На следующий день бойцам 569-го батальона впервые доставили почту, и отцу пришло письмо от Джима, его друга по колледжу Мартина Лютера. Из-за полученной еще в школе футбольной травмы Джим призыву не подлежал.
Ларс,
17 октября 1944 года Говард Ли Ричардс скончался от ран, полученных в ходе боевых действий. Он высадился с парашютом в Южной Франции на третий день после Дня Д, [16] а перед этим два месяца воевал в Италии.
После него остались три верных товарища: Ларс Давидсен, Джон Янг и Джим Ларсен. Пиши!
16
Речь идет о 6 июня 1944 г. — дне высадки союзных войск в Нормандии.
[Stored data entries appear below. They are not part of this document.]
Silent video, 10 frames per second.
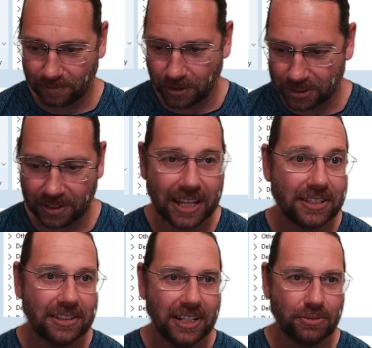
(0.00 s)
First,
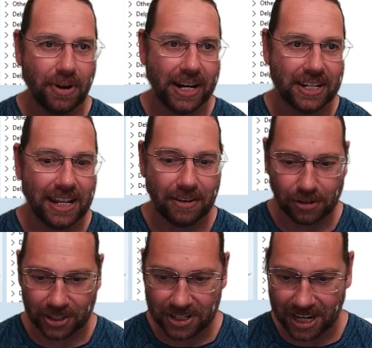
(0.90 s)
let's run it and then
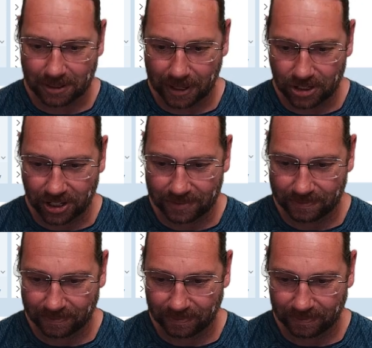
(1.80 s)
have a look at the task manager.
«Я забился в какой-то угол, — писал потом мой отец, — и плакал там, пока слезы не кончились».
Тем же самым почтовым бортом он получил письмо от Маргарет, начинавшееся строками из Второго послания апостола Павла к Коринфянам: «Ибо сила Моя свершается в немощи. И поэтому я гораздо охотнее буду хвалиться своими немощами, чтобы обитала во мне сила Христова».
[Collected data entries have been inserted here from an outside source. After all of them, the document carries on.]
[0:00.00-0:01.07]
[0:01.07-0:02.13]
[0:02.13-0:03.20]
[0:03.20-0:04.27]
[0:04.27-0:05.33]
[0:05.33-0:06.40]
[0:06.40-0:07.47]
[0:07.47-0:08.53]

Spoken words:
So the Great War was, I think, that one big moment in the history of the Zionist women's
Сегодня я никоим образом не могу распутать клубок противоречивых эмоций, которые терзали меня всю следующую ночь. Я не принадлежу к тем, кто верит в истории про обращения, происшедшие из-за одного-единственного события, почему-то ставшего переломным. Но я, однако же, верю в предобуславливание — когда взрывчатое вещество долго, по капле, копится, а потом достаточно одной искры, чтобы все перевернулось вверх дном. Мне было довольно одного только известия о смерти Ли. В том, как апостол Павел понимал благодать, сквозили разом и издевка и утешение. Позднее сон или, как называл его Шекспир, «смерть каждодневной жизни», [17] сморил меня, а проснулся я с чувством странного успокоения. Мне, без каких-либо сознательных усилий, удалось избавиться от бесконечных забот о вещах ничтожных. Вдруг возникло абсолютно новое ощущение свободы. И служить я стал лучше, по крайней мере, мне хотелось в это верить. Первым происшедшую со мной перемену заметил лейтенант Гудвин, у которого было высшее образование. Когда мы перелезали через бортовые поручни корабля, готовившегося перевезти нас на Лусон, он стоял на палубе, и для каждого солдатика у него были наготове какие-то ободряющие слова. Заметив меня, он сказал: «Дорогу стоику!» После этого он меня иначе не называл. Но я в то время имел самое отдаленное представление о том, что такое «стоик».
17
«Макбет», акт 2, сцена 2. Перевод М. Лозинского.
21 января 1945 г. Филиппины.
Это второе письмо. Времени на них почти нет, днем присесть некогда, а по ночам нет света.
Миранда говорила задыхаясь, настойчиво глядя мне прямо в глаза:
— Я вас очень прошу, помогите мне.
Была среда, семь часов вечера. Она стояла у моих дверей, а внизу, у нее за спиной, маячила Эгги, одетая в пижаму и толстый свитер. На щеках девочки блестели еще не высохшие слезы, к груди она прижимала куклу.
— Я пыталась дозвониться сестрам, но они не успевают приехать. А мне срочно надо…
Миранда сглотнула.
— Понимаете, мне не с кем оставить Эгги.
Она отвела глаза.
— Извините, что приходится вас беспокоить, но это действительно очень срочно. Я бы иначе не стала просить.
Я кивнул, потом спросил:
— Это надолго?
— Надеюсь, что нет. Мне надо кое-что уладить.
Я посмотрел на жавшуюся на нижней ступеньке крыльца Эглантину, которая с момента нашей последней встречи, казалось, стала ниже ростом. А может, она казалась меньше из-за своей неподвижности? Ребенок, который всегда скакал, как мячик, теперь застыл.